Here's my ethos: I love things that are undervalued and underloved. These cuts embody that perfectly. There's so much cow to eat, and these animals deserve to be honored in all their complexity. When you explore beyond the standard repertoire, you can truly get creative.
But understanding these cuts—really understanding them—only comes from breaking down whole animals, day after day. It's where you learn that movement equals flavor, where you discover muscles you never knew existed, and where you start to see the logic behind different cooking methods.
My Two Butcher Shop Experiences
Western Daughters: Where It All Started
My first experience was at Western Daughters, a small butcher shop in Lo-Hi (Lower Highland), Denver's old Italian neighborhood. We were nestled in what I heard was an old sausage shop, surrounded by beautiful brick buildings overlooking the city. The neighborhood still had signs of its Italian roots—corner stores, family restaurants, the kind of walkable community that makes you feel connected to something bigger.
I found myself in this unique position where I could take random offcuts and turn them into sandwiches or whatever we could sell. We'd sell anything we could make, and this practice pushed me as a young cook to create with ingredients I didn't know if we'd have next week—or ever again.
The chef gave me a challenge: make sandwiches, but never remake the same one twice. This sparked something in me, though I'll be honest—I struggled. I was a young cook, wasn't good, and got shit on constantly. I was always in the dish pit, cleaning the grinder, scraping old meat from under counters. There are so many terrible tasks you do as an apprentice in a butcher shop.


But the education was incredible.
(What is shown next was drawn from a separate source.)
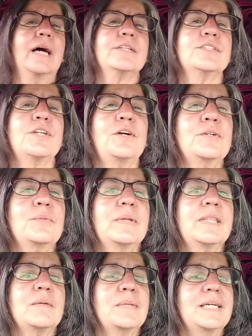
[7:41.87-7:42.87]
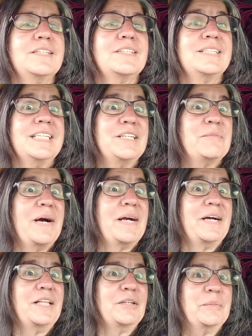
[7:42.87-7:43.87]
I started with the mint in my
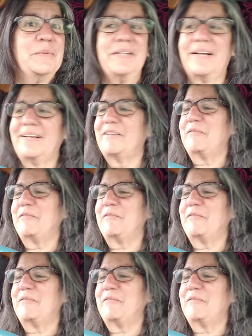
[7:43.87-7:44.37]
color book.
I worked alongside ex-pats from The French Laundry and other highly trained individuals—not just in culinary arts, but woodworking, farming, all kinds of crafts. We worked with local farmers, selling their produce in the front, while using it in the back. I'll never forget tasting a Palisade Colorado peach for the first time— those might be the best peaches in the world.
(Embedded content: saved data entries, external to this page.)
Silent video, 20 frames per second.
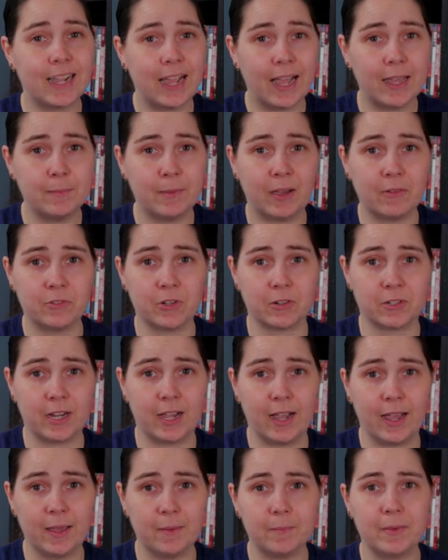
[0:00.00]
Time After
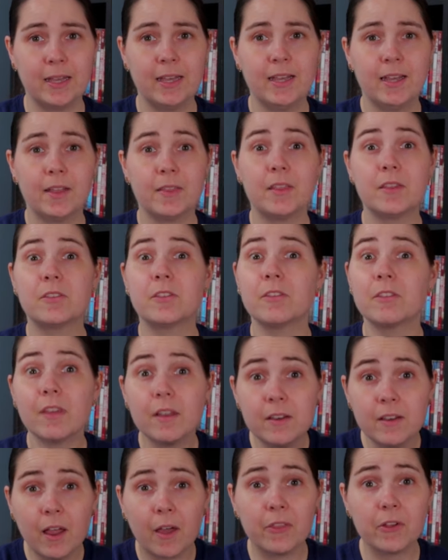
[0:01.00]
Time. This is
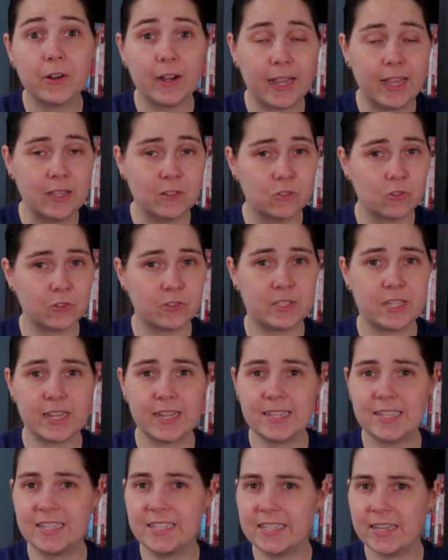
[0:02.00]
another
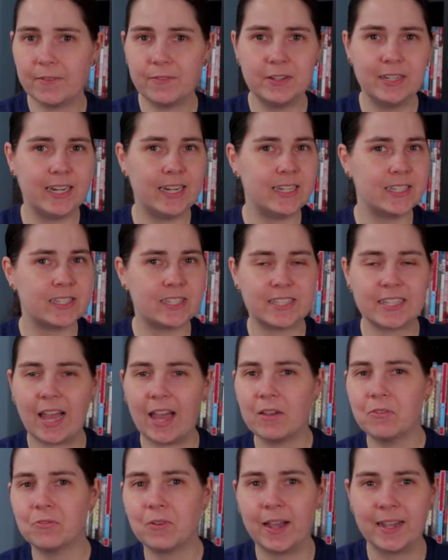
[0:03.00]
interesting 70s
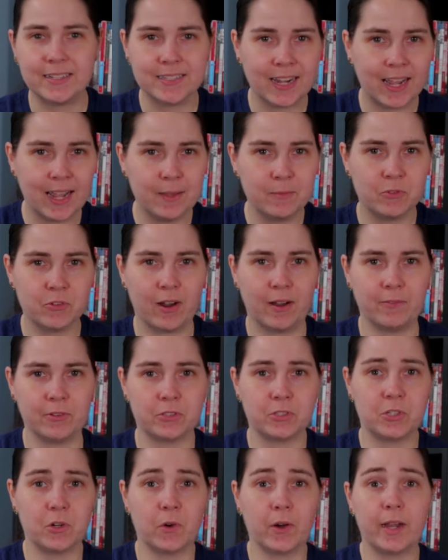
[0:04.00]
sci-fi time travel
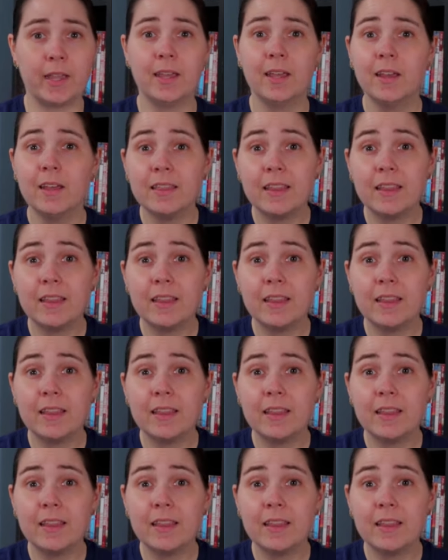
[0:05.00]
story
A memory I have fondly is our shared alley with a restaurant that had a charcuterie program and an open charcuterie room in the middle of their dining room. They did nose-to-tail cooking, and we'd shoot the shit with their chefs on smoke breaks. I'd drop off sandwiches, they'd bring us lunch. It was this beautiful little food community. Their chef would always walk over between the rush to come and talk to me about my sandwiches and how to level them up.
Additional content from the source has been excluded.